# Accuweather's Annual Irresponsibly Early Winter Forecast (that's not a forecast!)



## St. Bear (Jun 13, 2012)

Maybe, hopefully.
http://www.accuweather.com/en/weather-news/el-nino-more-snow-for-upcoming/66450


----------



## 4aprice (Jun 13, 2012)

When Joe Bastardi was there I put a lot more stock into their forecast.   Joe's now at Weatherbell.com, however, he has been saying for a while now that the next couple of winters he expects to be quite cold.  I expect it to be much different from last year.

Alex

Lake Hopatcong, NJ


----------



## ScottySkis (Jun 13, 2012)

4aprice said:


> When Joe Bastardi was there I put a lot more stock into their forecast.   Joe's now at Weatherbell.com, however, he has been saying for a while now that the next couple of winters he expects to be quite cold.  I expect it to be much different from last year.
> 
> Alex
> 
> Lake Hopatcong, NJ


cold would be what we need


----------



## skinowworklater (Jun 13, 2012)

It can't be any worse than last year....... could it?    Or, it can only get better(colder) than last year!  :beer:


----------



## St. Bear (Jun 16, 2012)

4aprice said:


> When Joe Bastardi was there I put a lot more stock into their forecast.   Joe's now at Weatherbell.com, however, he has been saying for a while now that the next couple of winters he expects to be quite cold.  I expect it to be much different from last year.
> 
> Alex
> 
> Lake Hopatcong, NJ



Speaking of Joe Bastardi...



He does say this is a bit extreme, but the trend is definitely colder.


----------



## bigbog (Jun 19, 2012)

4aprice said:


> When Joe Bastardi was there I put a lot more stock into their forecast.   Joe's now at Weatherbell.com, however, he has been saying for a while now that the next couple of winters he expects to be quite cold.  I expect it to be much different from last year.
> Alex
> Lake Hopatcong, NJ



Friggin *MTME*​ (Music To My Ears)....Alex!


----------



## ctenidae (Jun 25, 2012)

St. Bear said:


> Speaking of Joe Bastardi...
> 
> View attachment 6214
> 
> He does say this is a bit extreme, but the trend is definitely colder.

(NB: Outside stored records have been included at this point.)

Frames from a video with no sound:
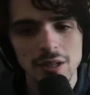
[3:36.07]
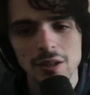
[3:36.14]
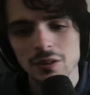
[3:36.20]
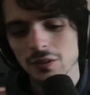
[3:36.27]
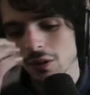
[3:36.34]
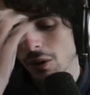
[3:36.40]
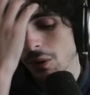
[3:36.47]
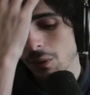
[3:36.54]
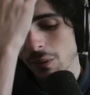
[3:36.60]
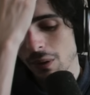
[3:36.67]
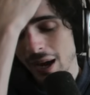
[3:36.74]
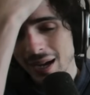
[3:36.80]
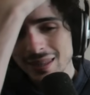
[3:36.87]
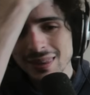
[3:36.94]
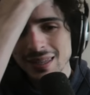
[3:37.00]
So
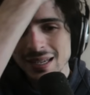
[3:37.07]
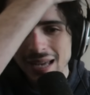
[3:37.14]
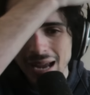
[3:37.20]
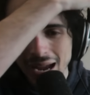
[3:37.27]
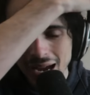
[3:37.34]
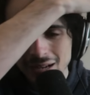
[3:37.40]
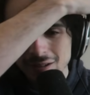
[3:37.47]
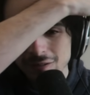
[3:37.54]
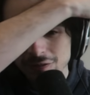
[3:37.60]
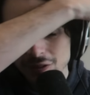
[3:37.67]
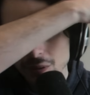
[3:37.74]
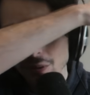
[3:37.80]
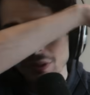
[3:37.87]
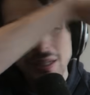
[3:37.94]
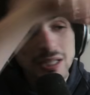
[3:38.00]
I think
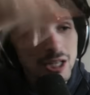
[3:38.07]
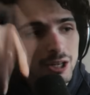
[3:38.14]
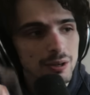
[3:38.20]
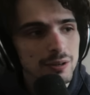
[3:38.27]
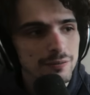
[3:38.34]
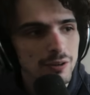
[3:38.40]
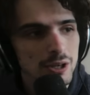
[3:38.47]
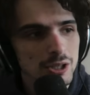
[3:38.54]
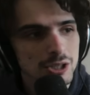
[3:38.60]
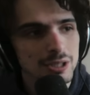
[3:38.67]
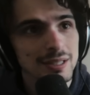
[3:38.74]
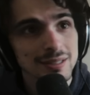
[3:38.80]
Haddonfield, the current version,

I think if the North Atlantic is 16-20 degrees warmer than normal, we're going to have bigger problems than whether we're 4-6 degrees colder or not...


----------



## Puck it (Jun 25, 2012)

ctenidae said:


> I think if the North Atlantic is 16-20 degrees warmer than normal, we're going to have bigger problems than whether we're 4-6 degrees colder or not...



Wonder what the average the temp is for the area off Baffin Island?  Does that increase put it close to freezing, which is a problem.


----------



## ScottySkis (Jun 25, 2012)

ctenidae said:


> I think if the North Atlantic is 16-20 degrees warmer than normal, we're going to have bigger problems than whether we're 4-6 degrees colder or not...


Well it was going to be warmer then average because of lack of cold this winter, seems like time too surf now.


----------



## billski (Jun 26, 2012)

*This explains it*


----------



## legalskier (Jul 3, 2012)

Talk about hedging their bets..._*

If a weak El Niño develops*, there is a chance many of these cities will have near- to above-average snowfall. Most cities would tend to pick up more snow this winter, when compared to last winter's "snow desert".
*If a strong El Niño develops*, there is a significant chance many of these cities will once again end up with little snow this winter._


----------



## billski (Jul 3, 2012)

*Accuweather goes off the deep end*

HOW'S THIS FOR A FRIGHTENING FORECAST?


----------



## skinowworklater (Jul 3, 2012)

LMFAO!  Thats too funny!!!!  Talk about snowsteria, granted down there 1" will cancel school.  :smile:   Awesome post billski, needed that after this past weekend's America's Cup chaos.  Thanks for the laugh!


----------



## Nick (Jul 3, 2012)

billski said:


> HOW'S THIS FOR A FRIGHTENING FORECAST?



Is that for real?  Will need to Google later but pretty funny of it is

Sent from my Galaxy Nexus using Tapatalk 2


----------



## legalskier (Jul 3, 2012)

^ The forecaster is scarier than the forecast.


----------



## billski (Jul 4, 2012)

Upon further thought, I get the feeling he is making fun of all his peers who do exactly that.  I wonder if he was fired from Accuweather?


----------